OPEC Explained: Key Insights into Its Operations and Impact on Global Oil Markets for Investors
The OPEC oil cartel has historically aimed to influence oil prices through control of a significant portion of the world’s crude supply. However, its power has diminished over the years, and it faced another setback this week when the United Arab Emirates announced it would exit OPEC by the end of the week. Prior to the recent U.S.-Israeli conflict with Iran, OPEC countries provided over a quarter of the world’s oil; this change will reduce their share to just above 20%.
What is OPEC?
Founded in 1960, the Organization of the Petroleum Exporting Countries (OPEC) was established to manage oil prices and stabilize global markets. Currently, it comprises 12 members, including the UAE and Saudi Arabia, along with Algeria, Congo, Equatorial Guinea, Gabon, Iran, Iraq, Kuwait, Libya, Nigeria, and Venezuela. These countries coordinate production quotas and can adjust oil output in response to market fluctuations.

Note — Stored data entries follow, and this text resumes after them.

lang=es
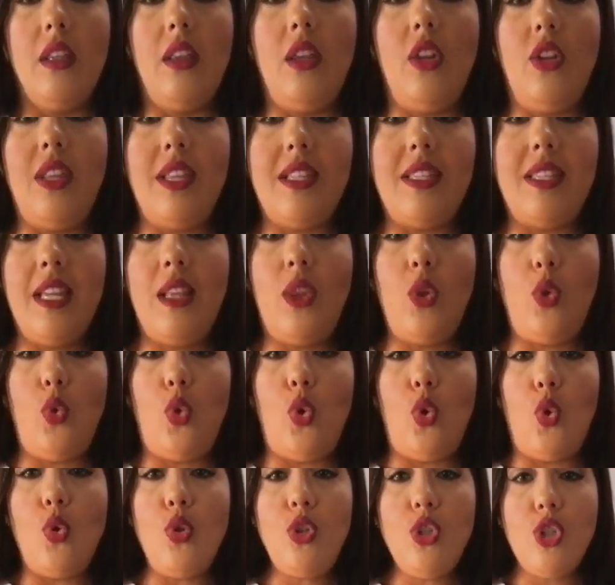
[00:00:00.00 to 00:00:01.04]
¿Dónde está tu
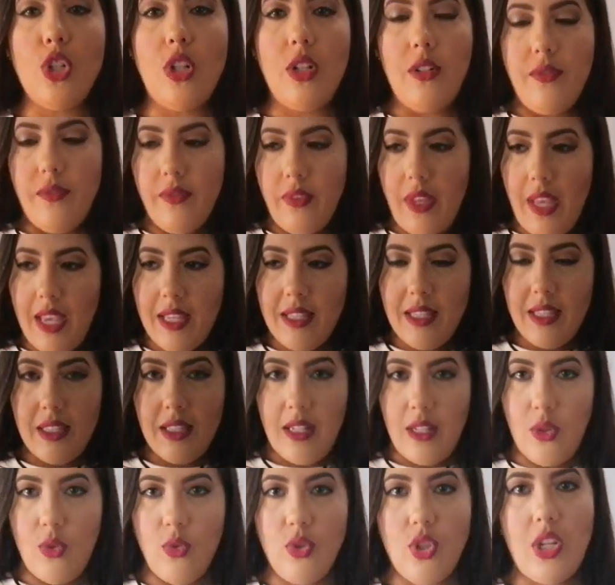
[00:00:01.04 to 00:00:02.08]
touch? Este es
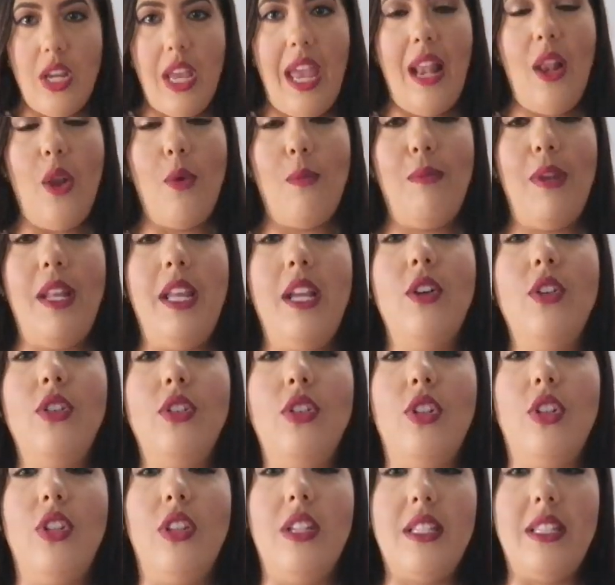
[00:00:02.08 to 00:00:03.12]
el touch, el ombligo.
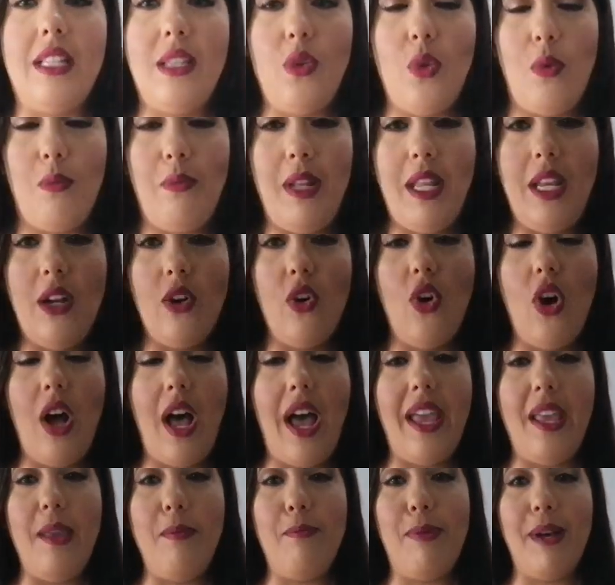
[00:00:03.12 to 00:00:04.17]
¿Dónde está tu ombligo?
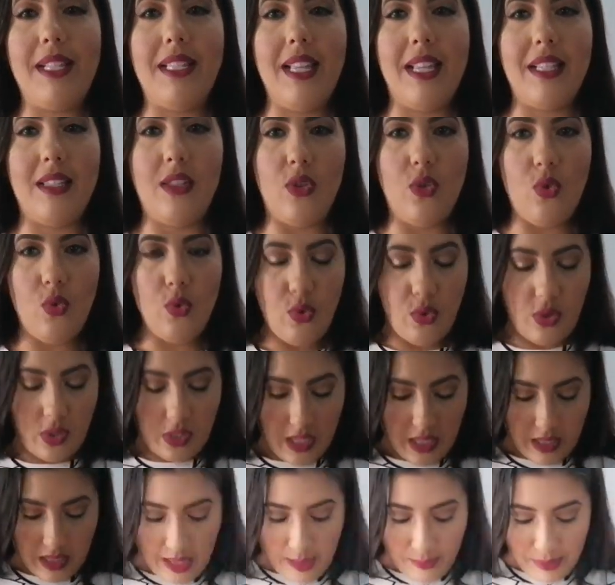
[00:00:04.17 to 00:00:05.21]
Ahí pasas tu
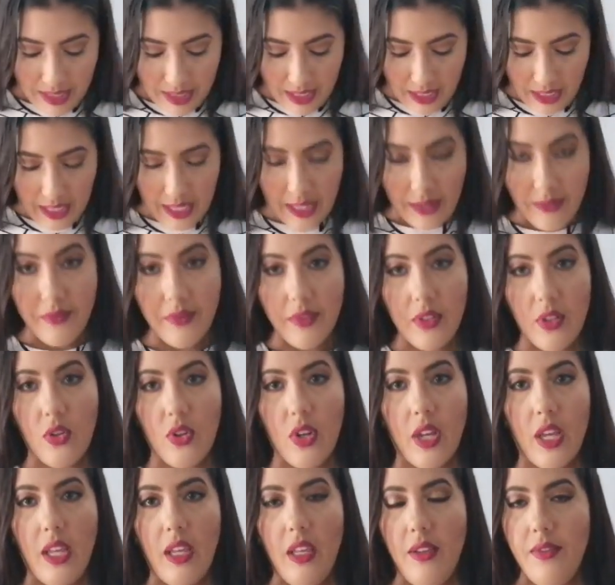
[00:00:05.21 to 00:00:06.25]
cinta métrica,
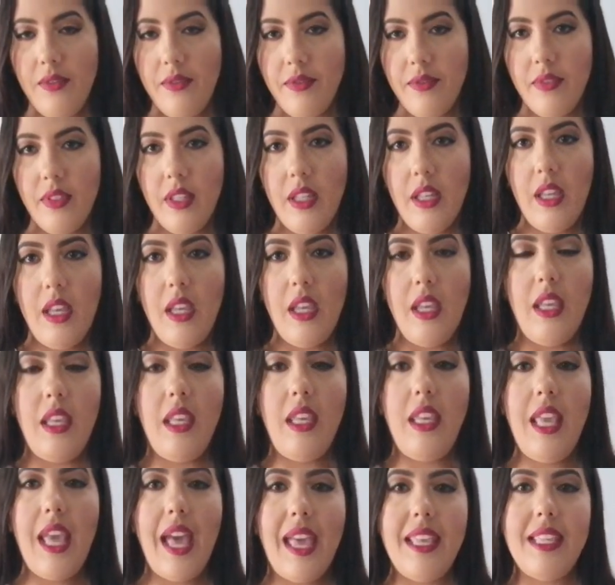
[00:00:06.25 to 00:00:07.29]
¿ok?
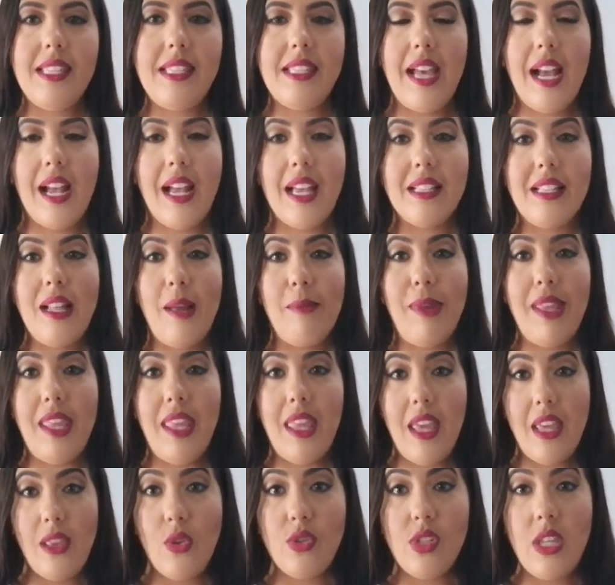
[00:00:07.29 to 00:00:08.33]
Y ahí sacas la
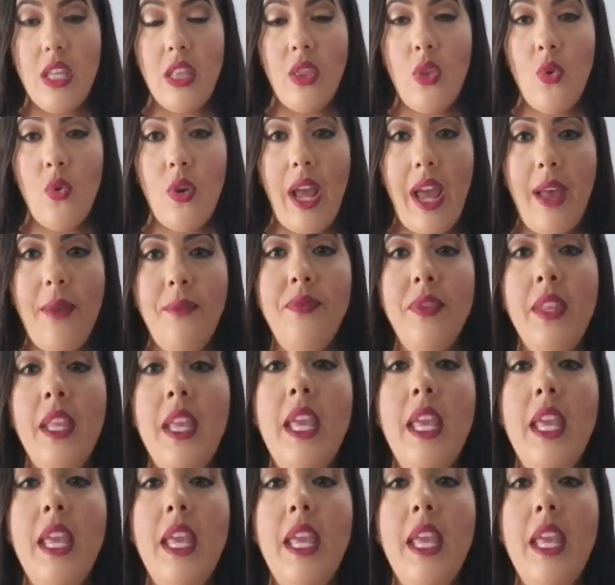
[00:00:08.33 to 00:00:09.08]
medida de tu cintura.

In response to the ongoing war’s disruption of global supply and energy infrastructure, OPEC announced plans to increase oil production quotas by 206,000 barrels per day starting in May. However, this move is unlikely to result in significant change, as the Strait of Hormuz, a crucial oil shipping corridor, remains effectively shut down. By mid-March, Gulf nations had reportedly removed about 10 million barrels of oil per day from the market, representing 10% of global supplies, according to the International Energy Agency.
Why Was OPEC Founded?
Before OPEC’s establishment, the global oil market was largely dominated by a cartel known as the “Seven Sisters,” which included the predecessors of major companies like BP, Chevron, Exxon Mobil, and Shell. These companies held substantial control over the world’s oil reserves, often leading oil-producing nations to feel shortchanged in their dealings.
In September 1960, Iran, Iraq, Kuwait, Saudi Arabia, and Venezuela formed OPEC to reclaim some of this power. Initially, the organization had limited economic impact, but its influence would soon grow.
OPEC’s Shifting Power
The 1970s marked a peak in OPEC’s dominance. In October 1973, several member countries initiated an oil embargo against the U.S. and other nations that supported Israel during the Yom Kippur War, leading to soaring oil prices and a global energy crisis. While OPEC successfully increased oil prices during this period, it soon realized that it could not fully control oil pricing as effectively as the Seven Sisters had.
The embargo targeted around 7% of global consumption and only affected a select few nations. Moreover, OPEC leaders have struggled to ensure compliance with established quotas among their members. Their influence tends to peak during times of tight supply and high demand—such as the current situation.
During the COVID-19 pandemic, oil prices plummeted, with U.S. crude prices even entering negative territory at one point. OPEC, in collaboration with other oil-producing countries, managed to restrict production enough to facilitate a recovery in global prices.
Members and Expansion
OPEC’s membership has seen various changes over the years. Qatar, one of the founding members, left the organization in 2019 amid frustrations over Saudi Arabia’s dominance. Other countries, including Angola, Ecuador, and Indonesia, have also left or temporarily suspended their memberships. The organization has also witnessed nations withdraw only to later rejoin.
Following the U.S. shale boom in 2016, which flooded global markets with oil and drove prices down, OPEC sought to re-establish its footing by collaborating with non-OPEC oil-producing countries, including Russia. This alliance, known as OPEC+, aimed at coordinated production cuts to stabilize oil prices and revenues.
According to Pavel Molchanov, an industry analyst at Raymond James, OPEC’s market share has significantly declined since its peak in the 1970s, when it controlled over half of global oil supply.
What’s Next?
The current closure of the Strait of Hormuz presents a unique situation in the energy market, as supply changes have minimal effect on prices while a substantial portion of the world’s oil remains inaccessible. Even with the UAE’s withdrawal, OPEC will continue to produce a significant share of the world’s oil.
Molchanov suggests that it is premature to predict OPEC’s long-term influence. “First, we need to focus on reopening the Strait of Hormuz, then we can consider the long-term ramifications of recent events.”
This article originally appeared in The New York Times.
Special Analysis by Omanet | Navigate Oman’s Market
The recent departure of the UAE from OPEC signals a critical shift in the dynamics of global oil supply, potentially diminishing the cartel’s control over prices and creating uncertainty for businesses in Oman. As oil prices may become more volatile, investors should explore alternative energy sources and diversify their portfolios to mitigate risks. Smart entrepreneurs should consider leveraging local partnerships and investing in technologies that enhance energy efficiency to capitalize on these market changes.